Stock Analysis

Lincoln Electric Holdings (NASDAQ:LECO) Looks To Prolong Its Impressive Returns

Published
NasdaqGS:LECO

Did you know there are some financial metrics that can provide clues of a potential multi-bagger? Ideally, a business will show two trends; firstly a growing return on capital employed (ROCE) and secondly, an increasing amount of capital employed. Basically this means that a company has profitable initiatives that it can continue to reinvest in, which is a trait of a compounding machine. So, when we ran our eye over Lincoln Electric Holdings' (NASDAQ:LECO) trend of ROCE, we really liked what we saw.

Return On Capital Employed (ROCE): What Is It?

Just to clarify if you're unsure, ROCE is a metric for evaluating how much pre-tax income (in percentage terms) a company earns on the capital invested in its business. To calculate this metric for Lincoln Electric Holdings, this is the formula:

Return on Capital Employed = Earnings Before Interest and Tax (EBIT) ÷ (Total Assets - Current Liabilities)
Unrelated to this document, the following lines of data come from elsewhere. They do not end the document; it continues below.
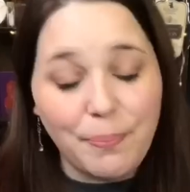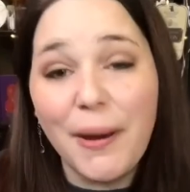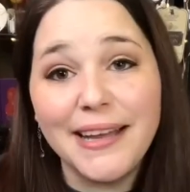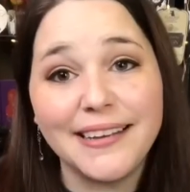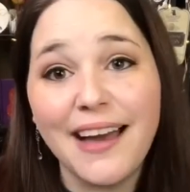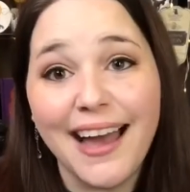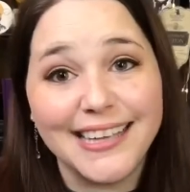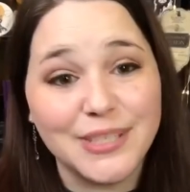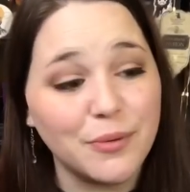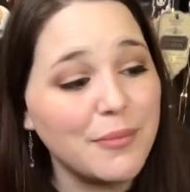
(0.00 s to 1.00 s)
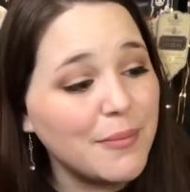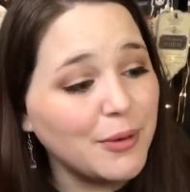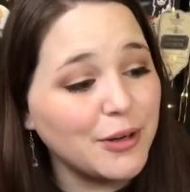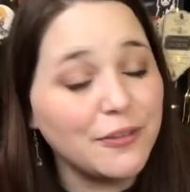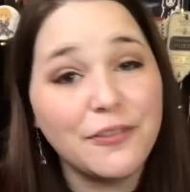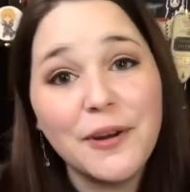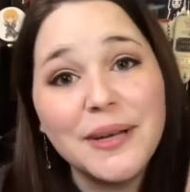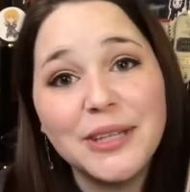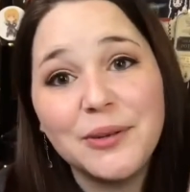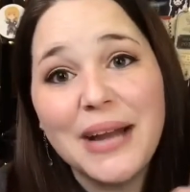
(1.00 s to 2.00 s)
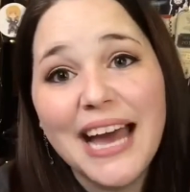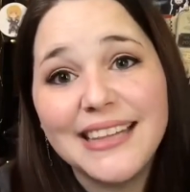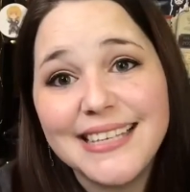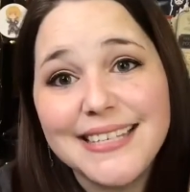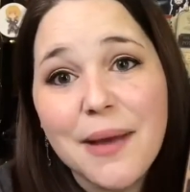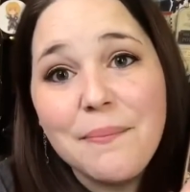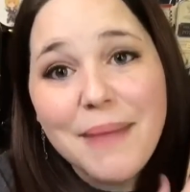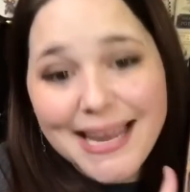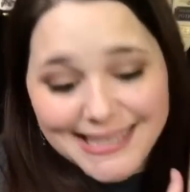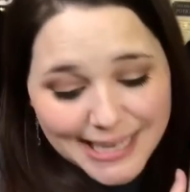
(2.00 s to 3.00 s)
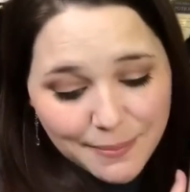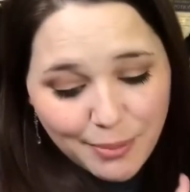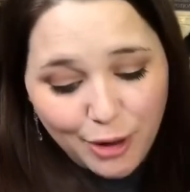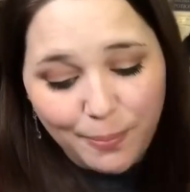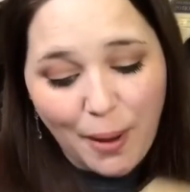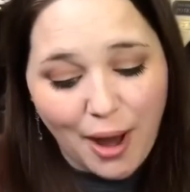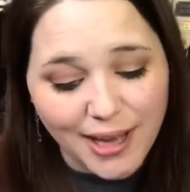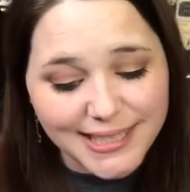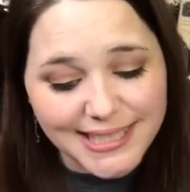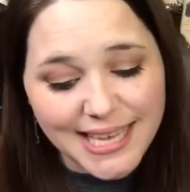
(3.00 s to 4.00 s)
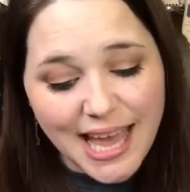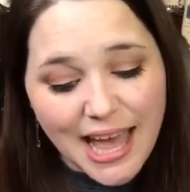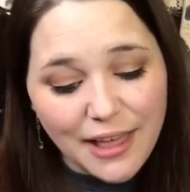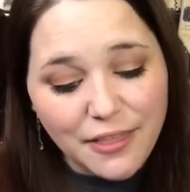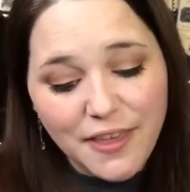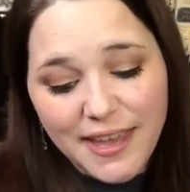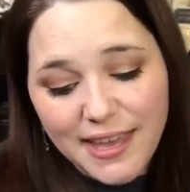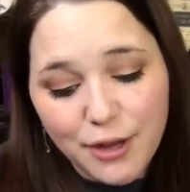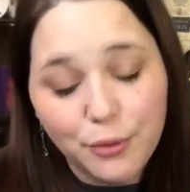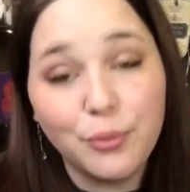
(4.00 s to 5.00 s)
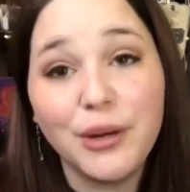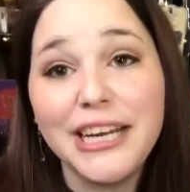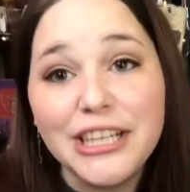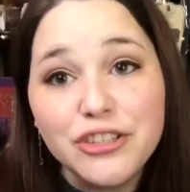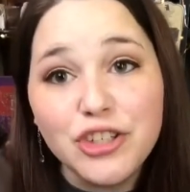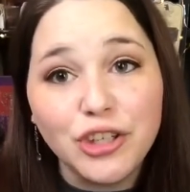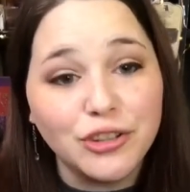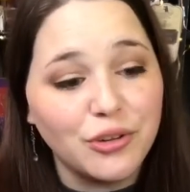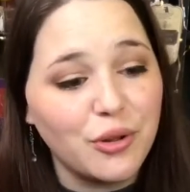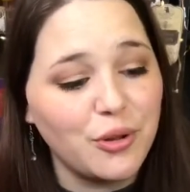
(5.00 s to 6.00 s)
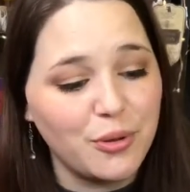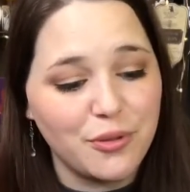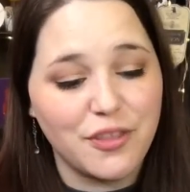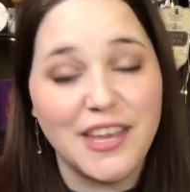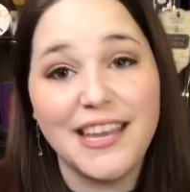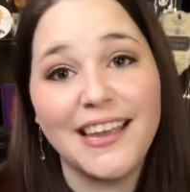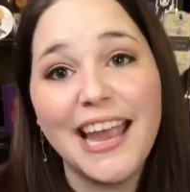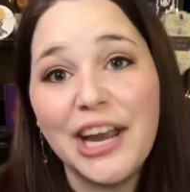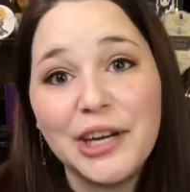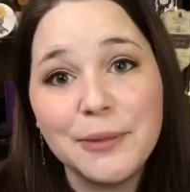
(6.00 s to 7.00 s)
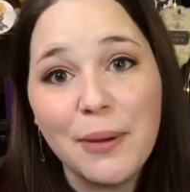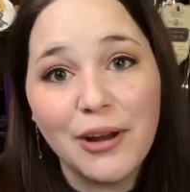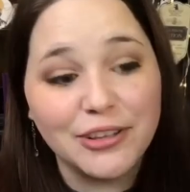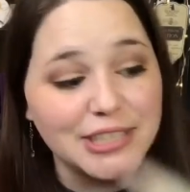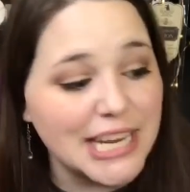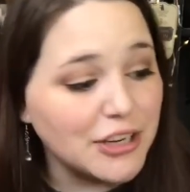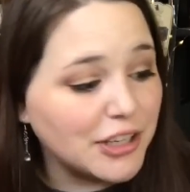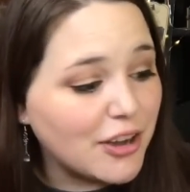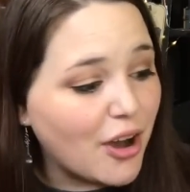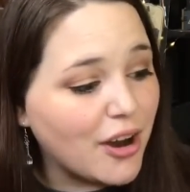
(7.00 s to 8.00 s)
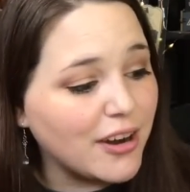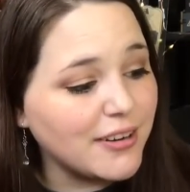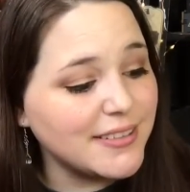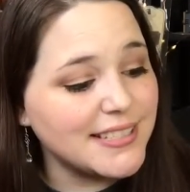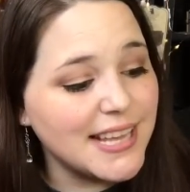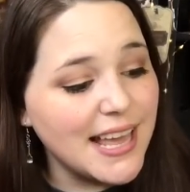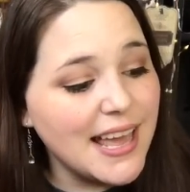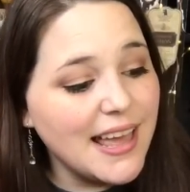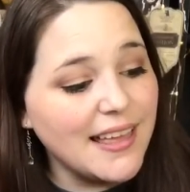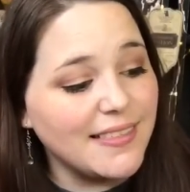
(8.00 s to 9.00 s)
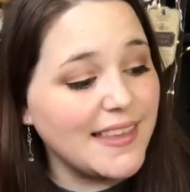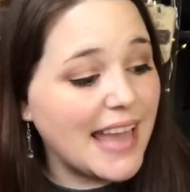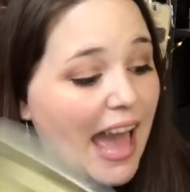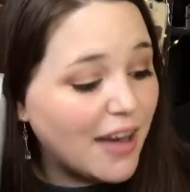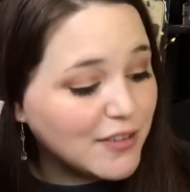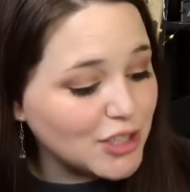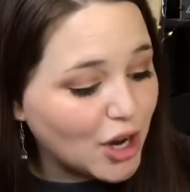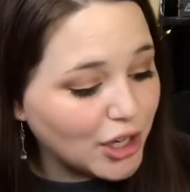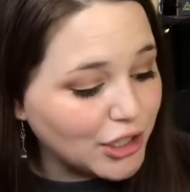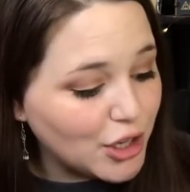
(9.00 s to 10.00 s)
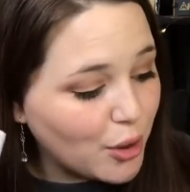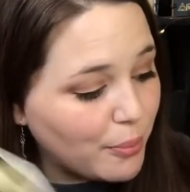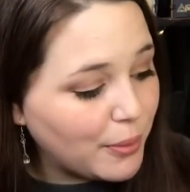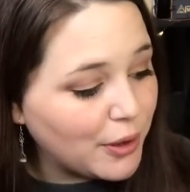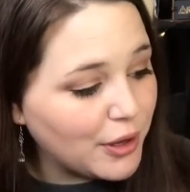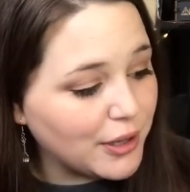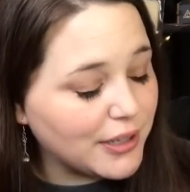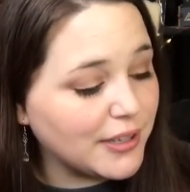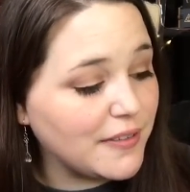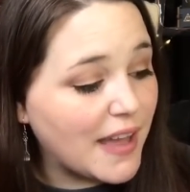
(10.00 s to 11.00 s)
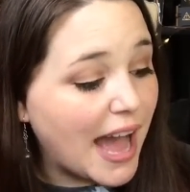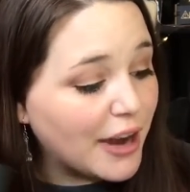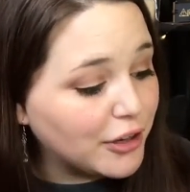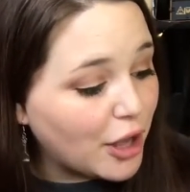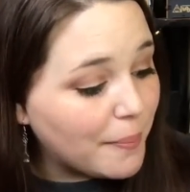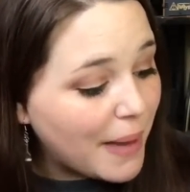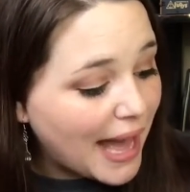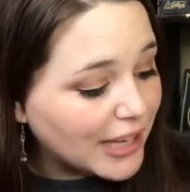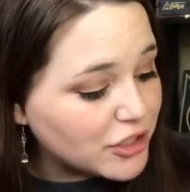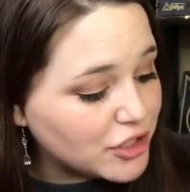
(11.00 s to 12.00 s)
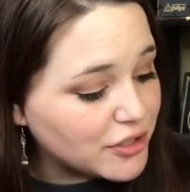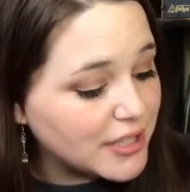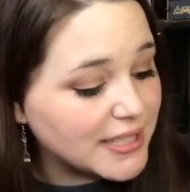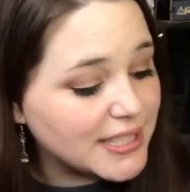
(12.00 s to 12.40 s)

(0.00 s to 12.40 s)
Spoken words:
But guys, remember, FairyLoot had this amazing book box, the reading journal, the Harry Potter tarot cards, the Avatar notebook, the iron-on patch, the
0.26 = US$694m ÷ (US$3.7b - US$951m) (Based on the trailing twelve months to September 2024).

Therefore, Lincoln Electric Holdings has an ROCE of 26%. That's a fantastic return and not only that, it outpaces the average of 12% earned by companies in a similar industry.

See our latest analysis for Lincoln Electric Holdings

NasdaqGS:LECO Return on Capital Employed February 13th 2025

In the above chart we have measured Lincoln Electric Holdings' prior ROCE against its prior performance, but the future is arguably more important. If you'd like to see what analysts are forecasting going forward, you should check out our free analyst report for Lincoln Electric Holdings .

The Trend Of ROCE

We'd be pretty happy with returns on capital like Lincoln Electric Holdings. The company has employed 52% more capital in the last five years, and the returns on that capital have remained stable at 26%. With returns that high, it's great that the business can continually reinvest its money at such appealing rates of return. If Lincoln Electric Holdings can keep this up, we'd be very optimistic about its future.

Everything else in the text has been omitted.